Recently in my time with the Lord I was reading in the Word and the following caught my eye:
"For I am the least of the apostles and do not even deserve to be called an apostle, because I persecuted the church of God. But by the grace of God I am what I am, and his grace to me was not without effect. No, I worked harder than all of them--yet not I, but the grace of God that was with me." 1 Corinthians 15:9-10
What struck me was Paul's comment recognizing God's grace in who he was. That even though he had persecuted the early church to the point of imprisonment and even death, God in his grace had made Paul an apostle. It is as though Paul looked back at his life and could see God's grace at work even through the ugly parts. I suspect that in Paul's comment there's a twinge of regret.
Paul goes on to say that this grace that made him what he was, was also responsible for making him work really hard. Did grace cause him to work really hard at ministry? Did grace empower him to work hard in changing himself? It's not clear, although the context of working harder than the other apostles makes it sound as though he is refering to ministry. But I wonder if he felt that since they had been with Christ since the beginning, that gave the others a significant head start in understanding, faith and character development. I guess that I lean towards the idea that it was both. That grace motivated Paul to grow and to minister.
The interesting thing here is how Paul puts grace and hard work together. This is something that I don't see very often today. Perhaps there are lots of reasons for this, but I wonder if one of those reasons is that evangelicals are so concerned that people understand salvation is by "grace through faith and not because of works" that we have a knee-jerk reaction to seeing grace and work in the same sentence? Yes, grace does opposes earning, but it is not opposed to work. God's love and forgiveness cannot be earned, but that same love and forgiveness is spoken of as "compelling us (2 Cor. 5:14)". In fact it would appear from Paul's comments that grace actually spurs people on to work, and to work hard.

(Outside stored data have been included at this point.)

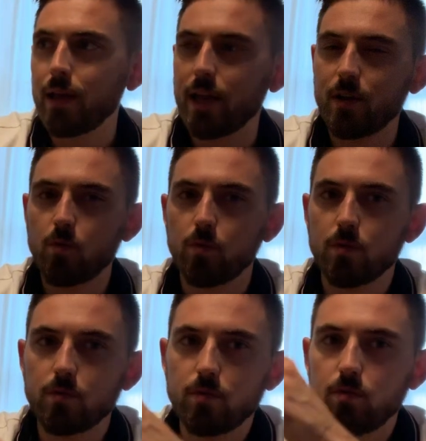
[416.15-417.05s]
and who
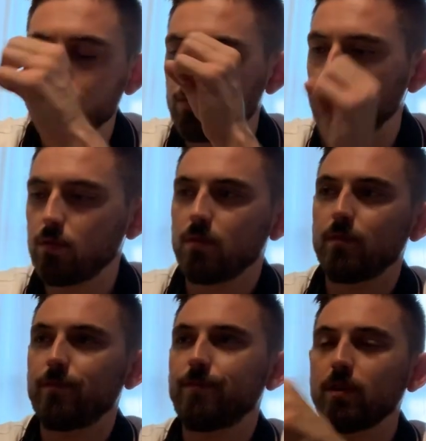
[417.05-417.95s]
who
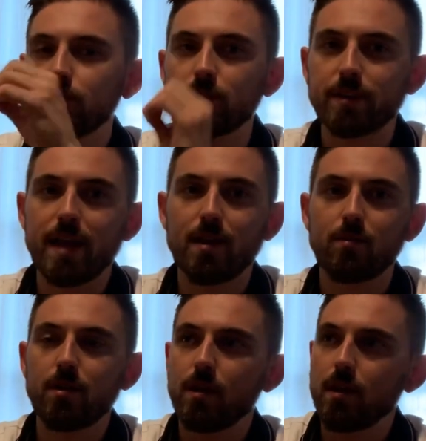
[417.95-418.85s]
filter
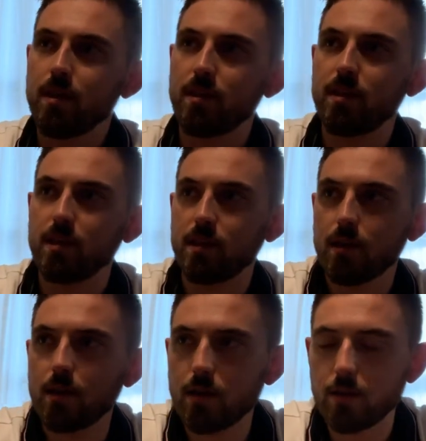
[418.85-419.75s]
down the
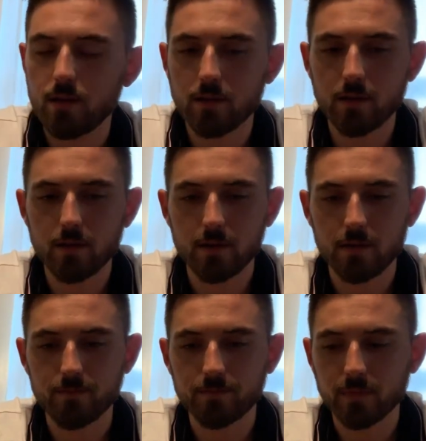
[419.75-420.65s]

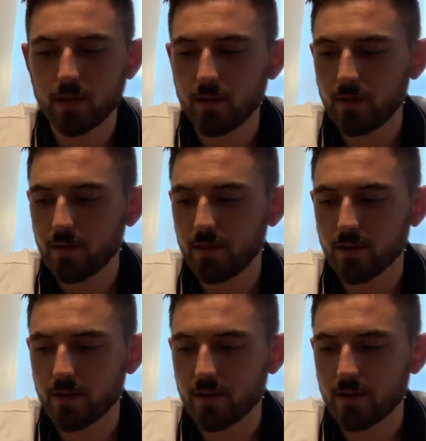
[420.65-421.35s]
um, their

This, I think, is important today because I often hear references to grace in ways that would indicate the person expects grace to make things easier. Yet grace may allow things to be difficult, to be hard.
A little later I read:
"Now the Lord is the Spirit, and where the Spirit of the Lord is, there is freedom. And we, who with unveiled faces all reflect the Lord's glory, are being transformed into his likeness with ever-increasing glory, which comes from the Lord, who is the Spirit" 2 Corinthians 3:17-18In the context the veil refers to an inability to see the Glory of God and it is removed when a person turns to the Lord. That is clear. As I read the passage the words "unveiled faces" stood out to me. Understanding that, in Christ, my sin is removed, it struck me that there is also an aspect of me unveiling my face to the Lord. We speak of becoming a Christian as stepping into a personal relationship with Jesus Christ and relationship means openning ourselves up to him. Not only does he take the veil away to enable us to see, but there is also an element that indicates we take away a veil as well and say "Yes, Lord, I desire relationship with you." (see Revelation 3:20)
As I pondered this I had to admit that sometimes the most difficult part of following Jesus is taking away the veil (or veils) that I so often hide behind. Of openning myself up more deeply, more fully, to the Lord. Even though I know intellectually that he loves me, it can be a scary thing to reveal more of myself to him. Yet that is simply the nature of relationship and it is in doing this that I experience his love for me and grow more secure in him.
In fact this can be for me the hard work of grace. As I encounter his grace I realize he wants more of me and the hard work of relationship begins anew. Maybe that is why Flannery O'Connor once said,
"All human nature vigourously resists grace because grace changes us and the change is painful. Priests resist it as well as others."
Grace, grace. The hard work of grace. God's unconditional love meeting me where I am, but unwilling to leave me as I am, if only I will open myself up to him and to the hard work to come.